The last few words were mumbled. Mom had fallen asleep again. I guess I can't blame her. She must be exhausted. She always seems to be, nowadays.

I never considered the possibility that she loved Dad that much. It always seemed like she was just doing all of that for us, once Dad broke down and became a useless drunkard. I never noticed just how much she loved him. But it is kind of hard to notice, when he was always beating her up. That was another reason I hated him. Mom was fragile, and she would always have bruises on her legs or arms whenever I saw her at breakfast.

I went back to my room and blinked, noticing something was different.

The yellow pages directory was open on my study table, on the page I had visited last.

The ad.

And I knew what Mom had seen to make her tell me that.
///
Lily had started talking after that day. She never became talkative, but she does talk now. It was completely unexpected and sudden, but the sad thing is that I think she's become just as jaded as me. She still doesn't show emotion. She never laughs or cries. Apparently some kids in the neighborhood are scared of her.
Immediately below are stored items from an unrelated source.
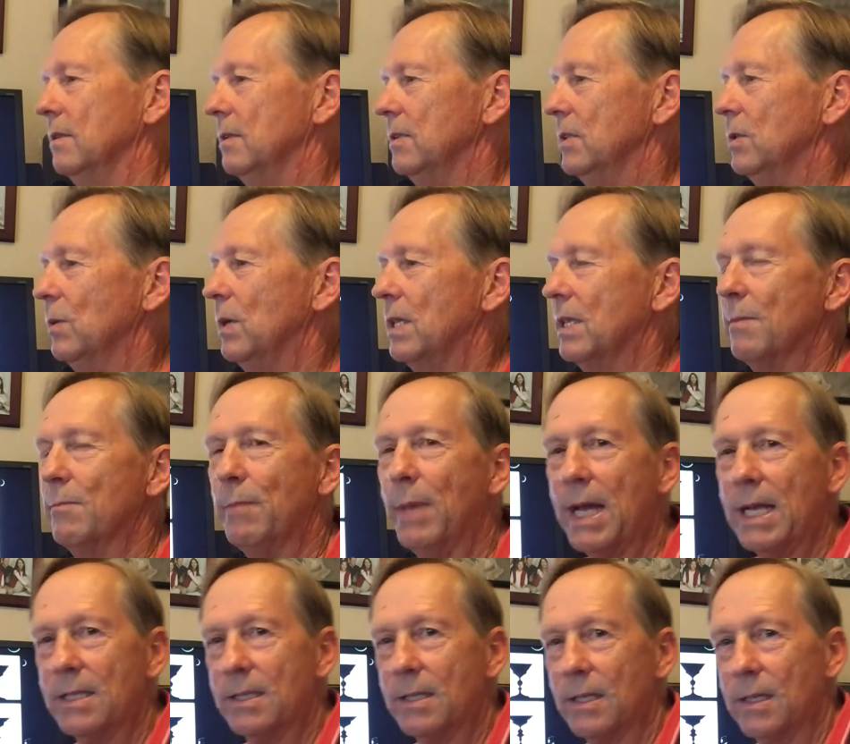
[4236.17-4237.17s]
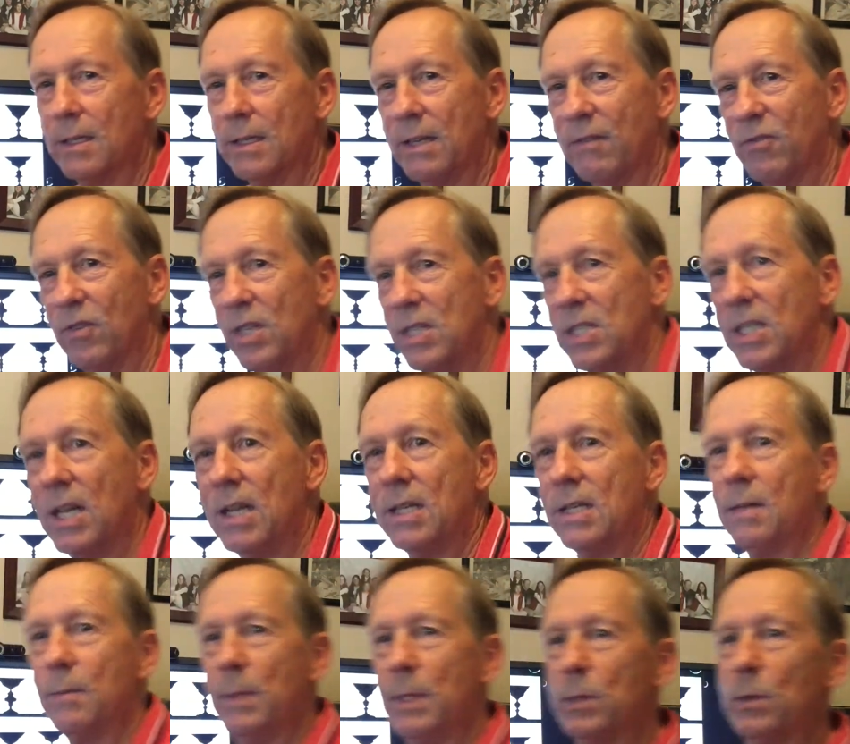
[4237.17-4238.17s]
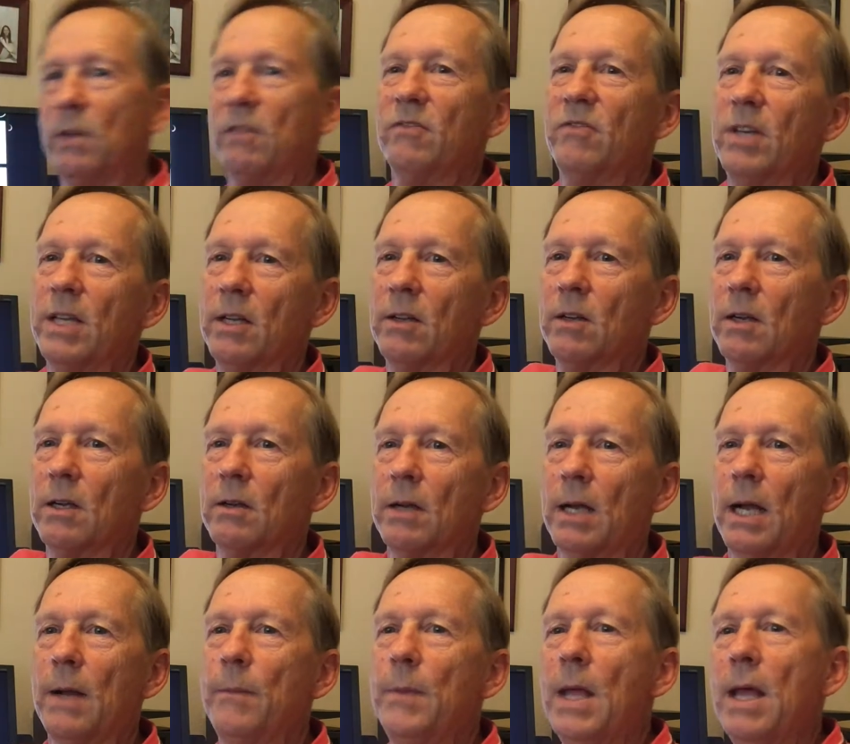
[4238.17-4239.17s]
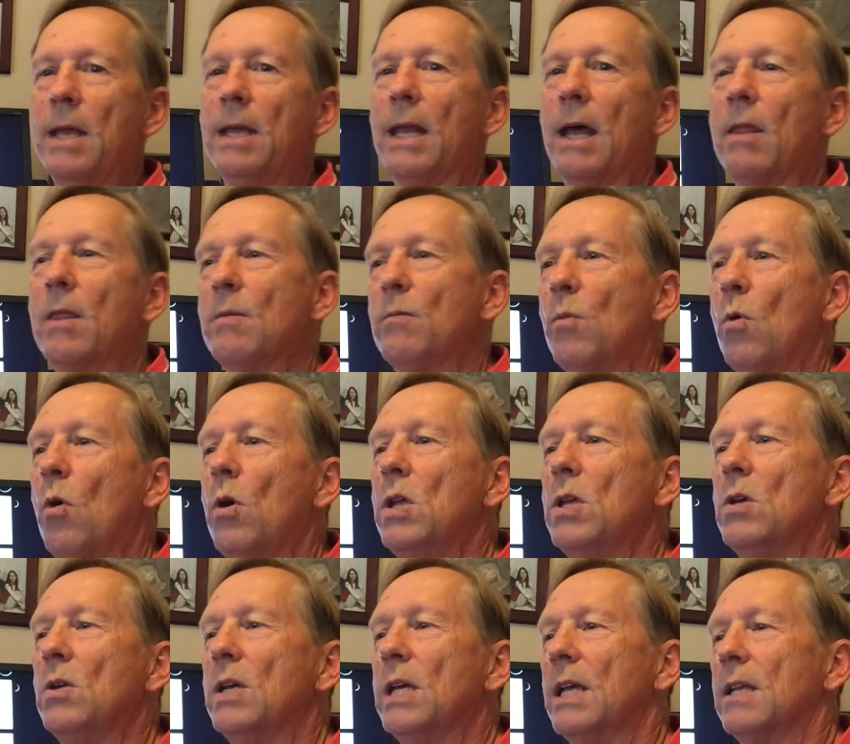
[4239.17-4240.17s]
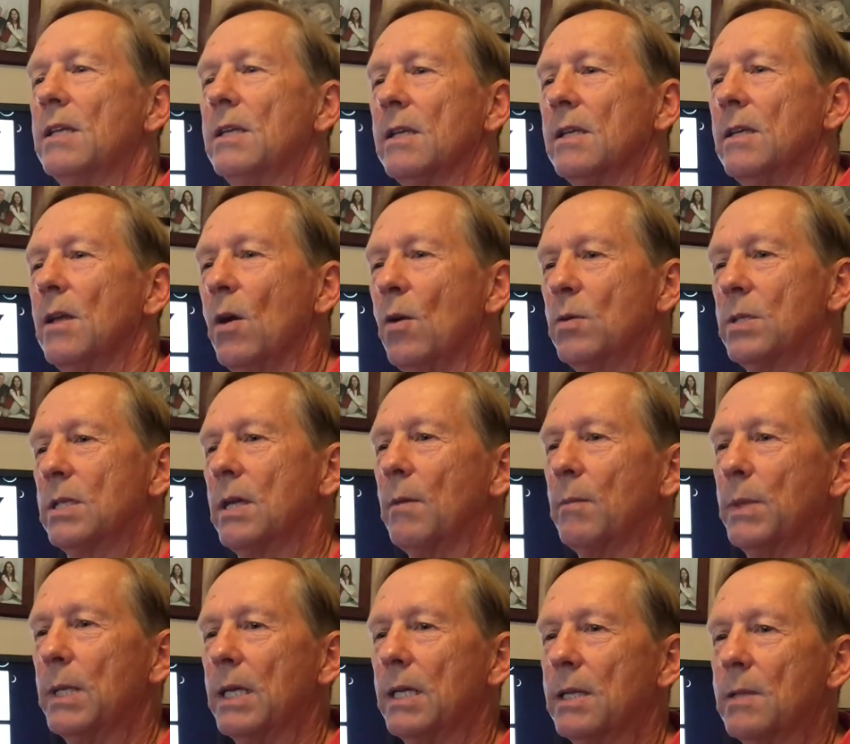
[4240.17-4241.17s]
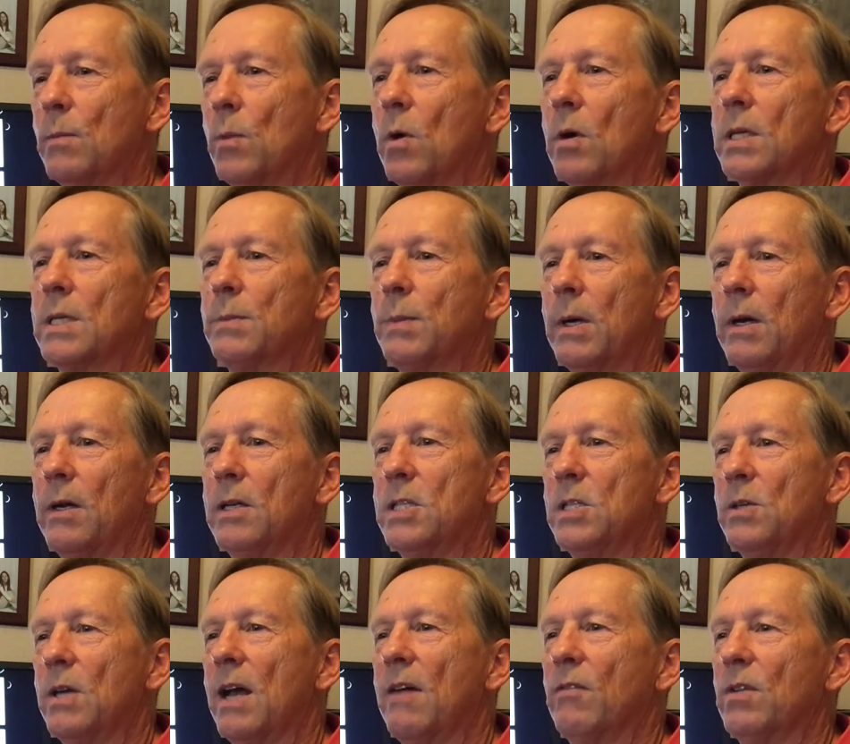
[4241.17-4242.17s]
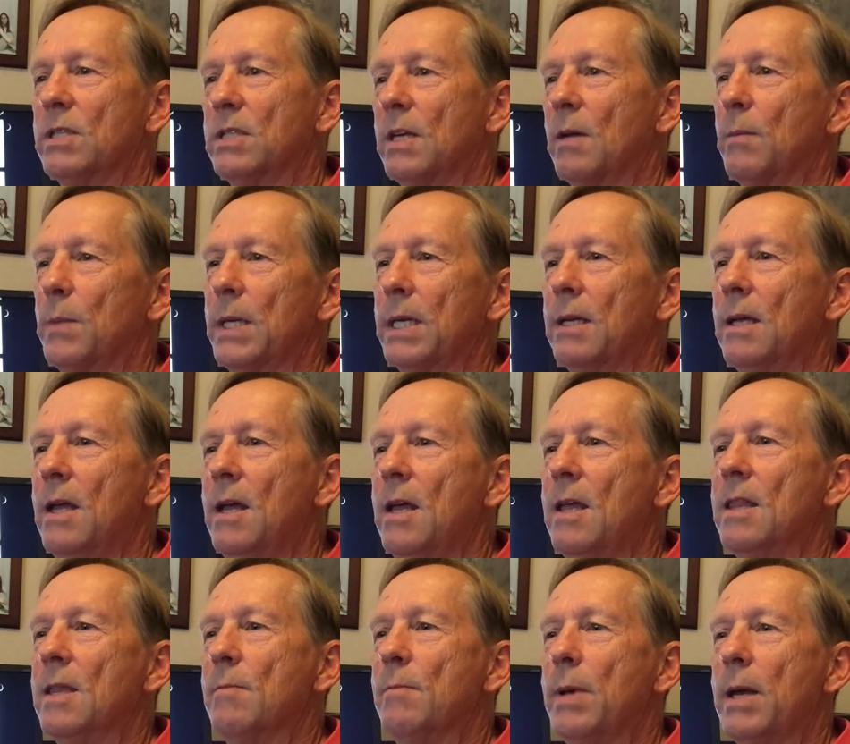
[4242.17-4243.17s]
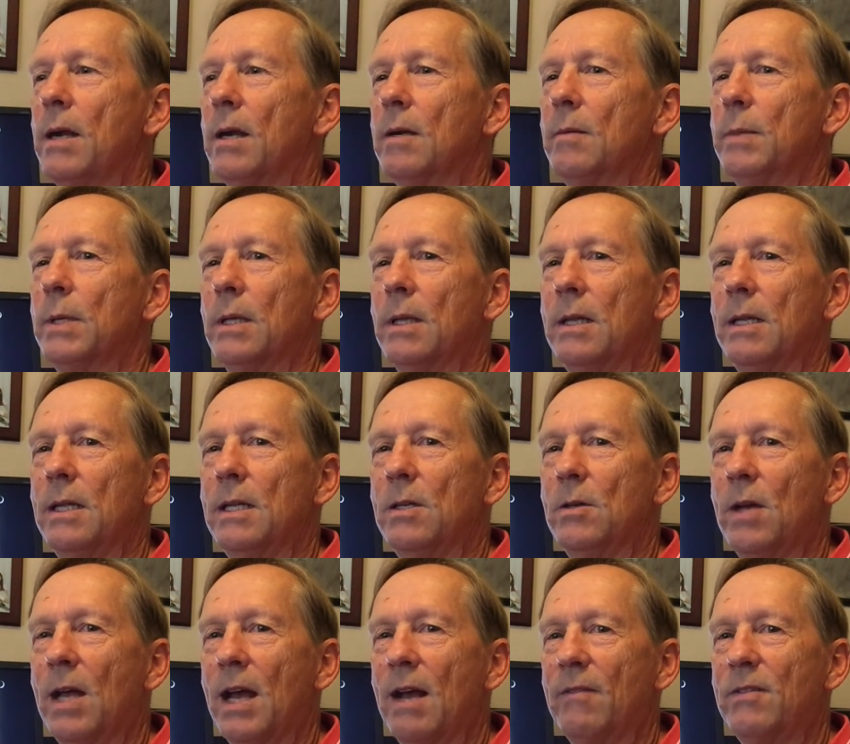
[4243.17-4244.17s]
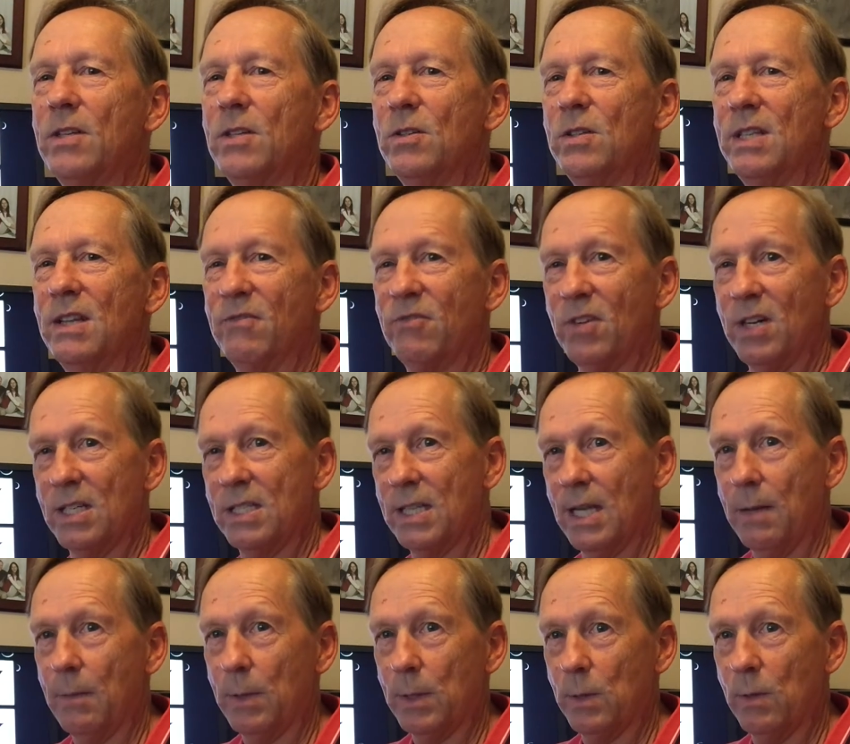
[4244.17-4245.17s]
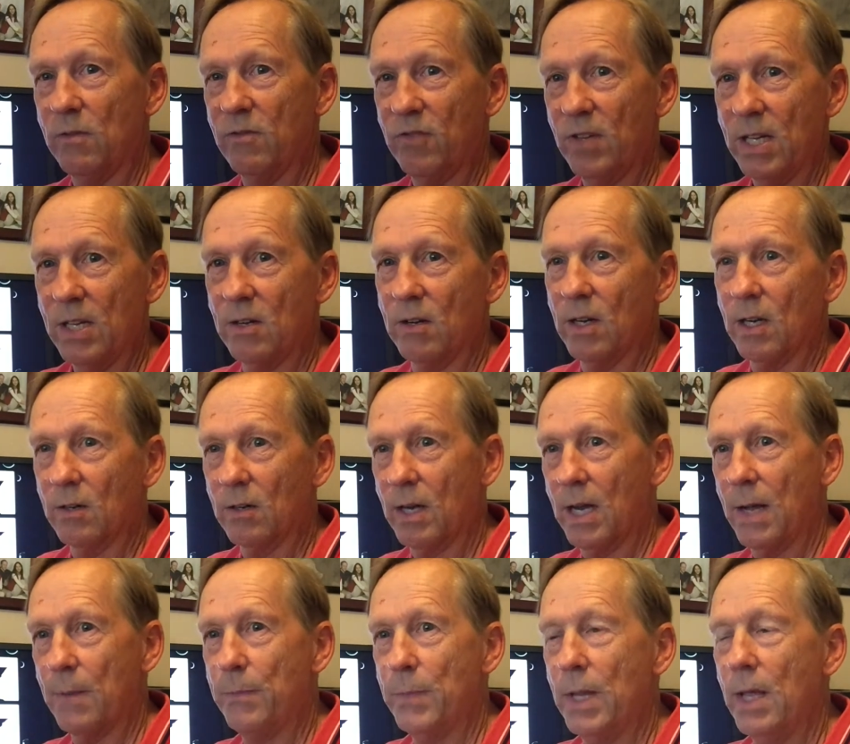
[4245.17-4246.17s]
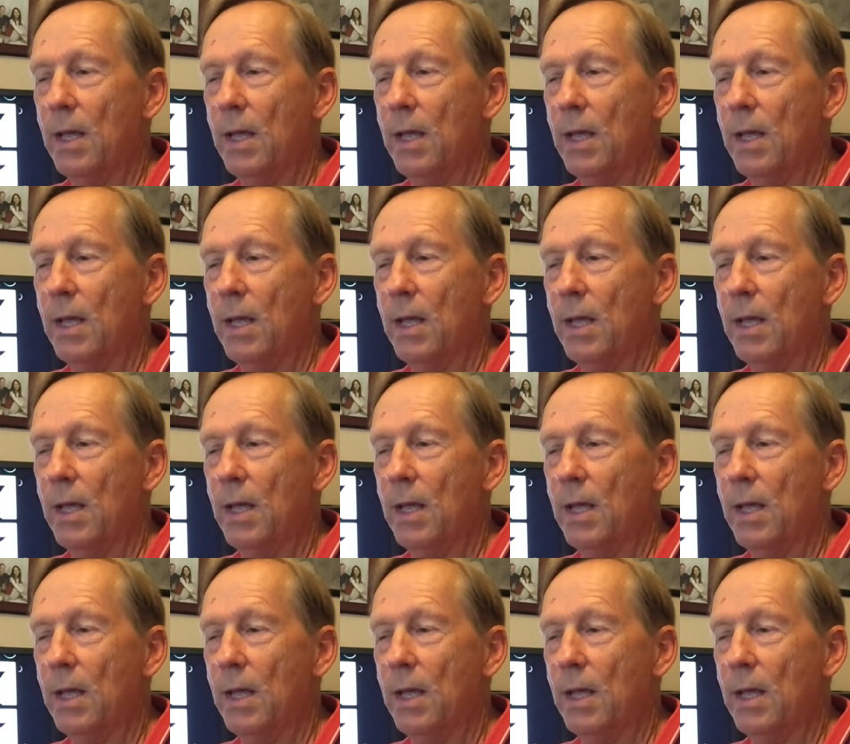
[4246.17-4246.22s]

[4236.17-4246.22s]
doing the basic differentiation between figure and ground. Now, the more you get to know something, the more experience you have with something, the better ability you have to differentiate between figure and ground.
Although sometimes I pass by her room and hear her screaming, in some weird way. I think she lets everything out in her room. She doesn't draw anymore, and she doesn't want to start school. Mom and I don't know what to do with her, then.

Mom's still working from morning until night. She's better, in a way. She fixes herself up properly now and hasn't broken down again. She stopped making home cooked food though, me and Lily have gotten used to instant noodles and frozen dinners.

Mom has stopped humming the tune, and she had had all the pictures and other memories of Dad thrown out, and his old things donated.

Strangely enough, Lily says she doesn't even remember ever having a father.
///
I guess something in all of us changed the day I had Dad killed.

But I honestly didn't do it on purpose.

I thought the ad in the yellow pages was only a joke.